• [WHAT TO PRODUCE] Nothing but the lines from the one holding "[3:21.47-3:22.37]" through the last line of the material below should be set down, exactly and without images.

• [RECORDS TO USE]
>>>>>
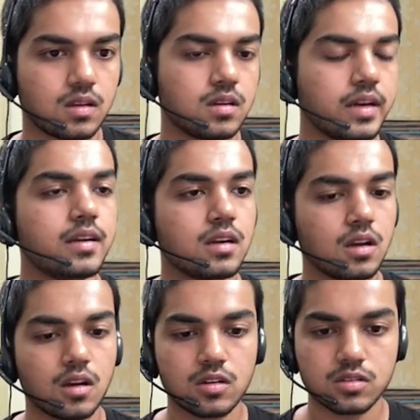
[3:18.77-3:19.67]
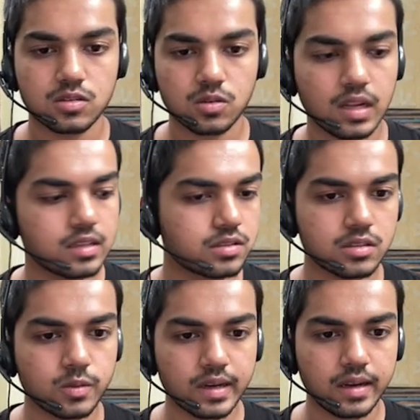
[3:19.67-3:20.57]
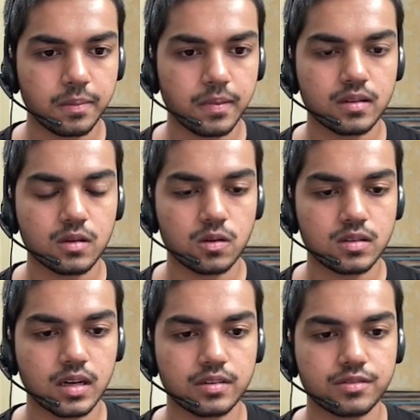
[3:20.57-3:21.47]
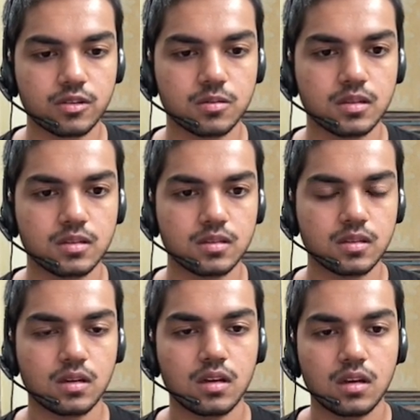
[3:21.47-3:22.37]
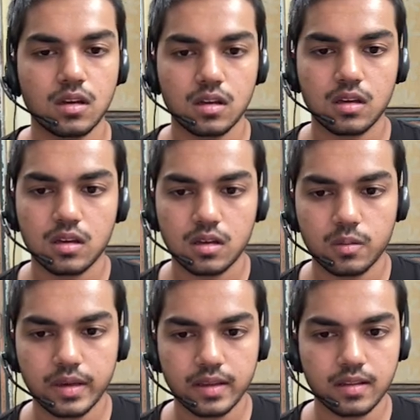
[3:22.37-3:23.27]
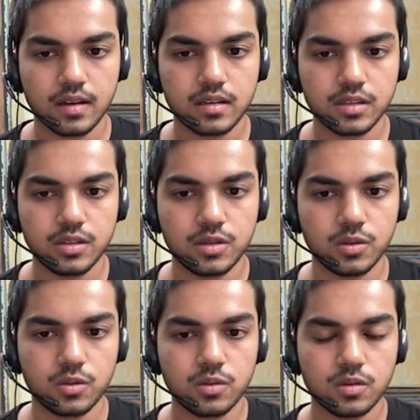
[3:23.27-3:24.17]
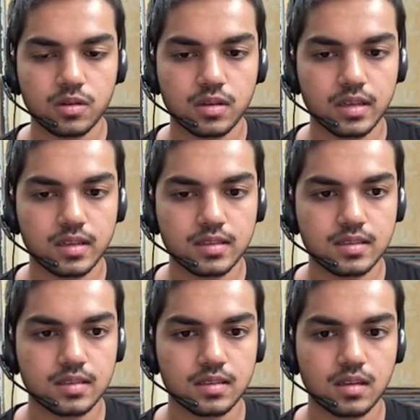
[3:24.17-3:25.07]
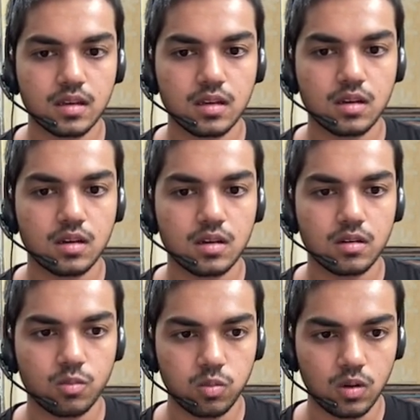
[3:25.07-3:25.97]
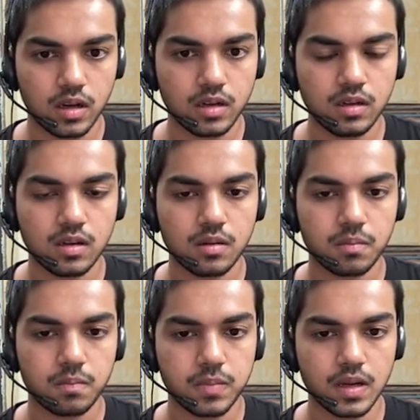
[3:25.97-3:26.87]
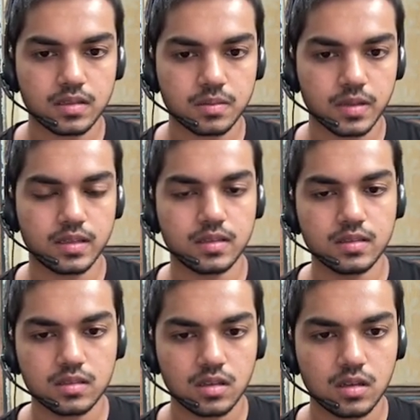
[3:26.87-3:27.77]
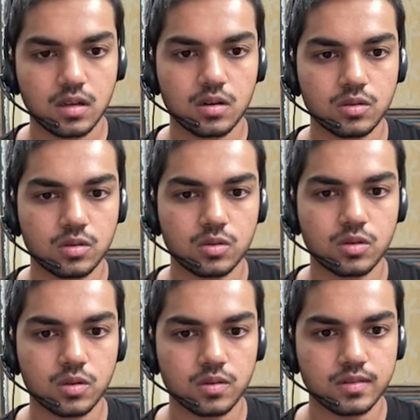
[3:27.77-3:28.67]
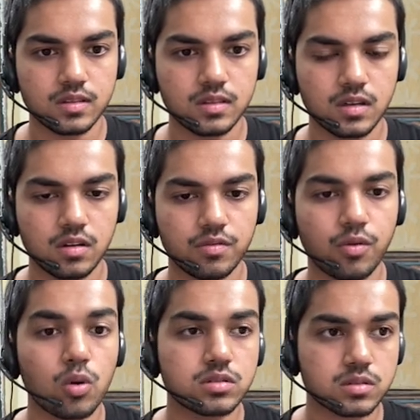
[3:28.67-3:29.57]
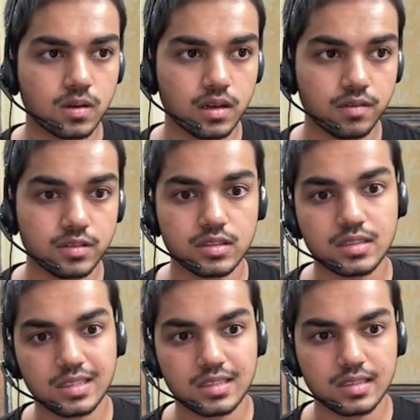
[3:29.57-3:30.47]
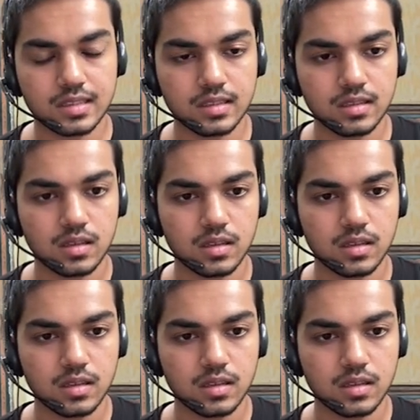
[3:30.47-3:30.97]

Right? So let's just quickly apply the quadratic formula. We get that u is 1 plus minus root over 4 square, which is 16,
<<<<<
• [FINISHED EXERCISE]
[3:21.47-3:22.37]
[3:22.37-3:23.27]
[3:23.27-3:24.17]
[3:24.17-3:25.07]
[3:25.07-3:25.97]
[3:25.97-3:26.87]
[3:26.87-3:27.77]
[3:27.77-3:28.67]
[3:28.67-3:29.57]
[3:29.57-3:30.47]
[3:30.47-3:30.97]

Right? So let's just quickly apply the quadratic formula. We get that u is 1 plus minus root over 4 square, which is 16,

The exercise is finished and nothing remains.